> [PROMPT] All records below must be written out exactly, with the pictures excluded.

> [DATASET EXCERPTS]
*** Block opens ***
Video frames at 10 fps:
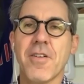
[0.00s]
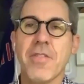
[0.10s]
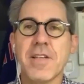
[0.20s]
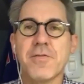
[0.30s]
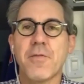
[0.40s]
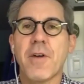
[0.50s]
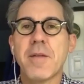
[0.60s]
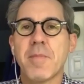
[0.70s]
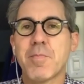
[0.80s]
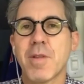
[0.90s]
Thanks for inviting
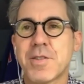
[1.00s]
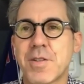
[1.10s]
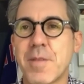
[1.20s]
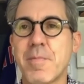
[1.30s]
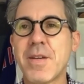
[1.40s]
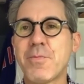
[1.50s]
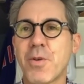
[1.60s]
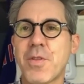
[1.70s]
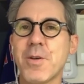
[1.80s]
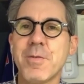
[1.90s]
me. Pleasure to meet with
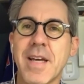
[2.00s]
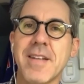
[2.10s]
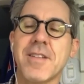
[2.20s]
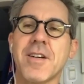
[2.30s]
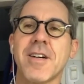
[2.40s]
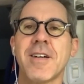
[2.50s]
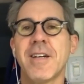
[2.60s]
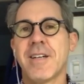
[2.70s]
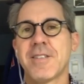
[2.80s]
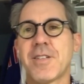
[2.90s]
you and to
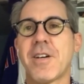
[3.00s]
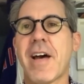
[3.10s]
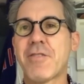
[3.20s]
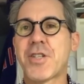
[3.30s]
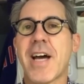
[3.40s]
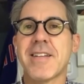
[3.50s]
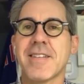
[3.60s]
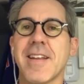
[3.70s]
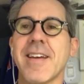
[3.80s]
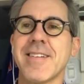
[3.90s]
have a chat
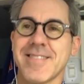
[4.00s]
today.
*** Block closes ***
> [EXERCISE SOLUTION]
Video frames at 10 fps:
[0.00s]
[0.10s]
[0.20s]
[0.30s]
[0.40s]
[0.50s]
[0.60s]
[0.70s]
[0.80s]
[0.90s]
Thanks for inviting
[1.00s]
[1.10s]
[1.20s]
[1.30s]
[1.40s]
[1.50s]
[1.60s]
[1.70s]
[1.80s]
[1.90s]
me. Pleasure to meet with
[2.00s]
[2.10s]
[2.20s]
[2.30s]
[2.40s]
[2.50s]
[2.60s]
[2.70s]
[2.80s]
[2.90s]
you and to
[3.00s]
[3.10s]
[3.20s]
[3.30s]
[3.40s]
[3.50s]
[3.60s]
[3.70s]
[3.80s]
[3.90s]
have a chat
[4.00s]
today.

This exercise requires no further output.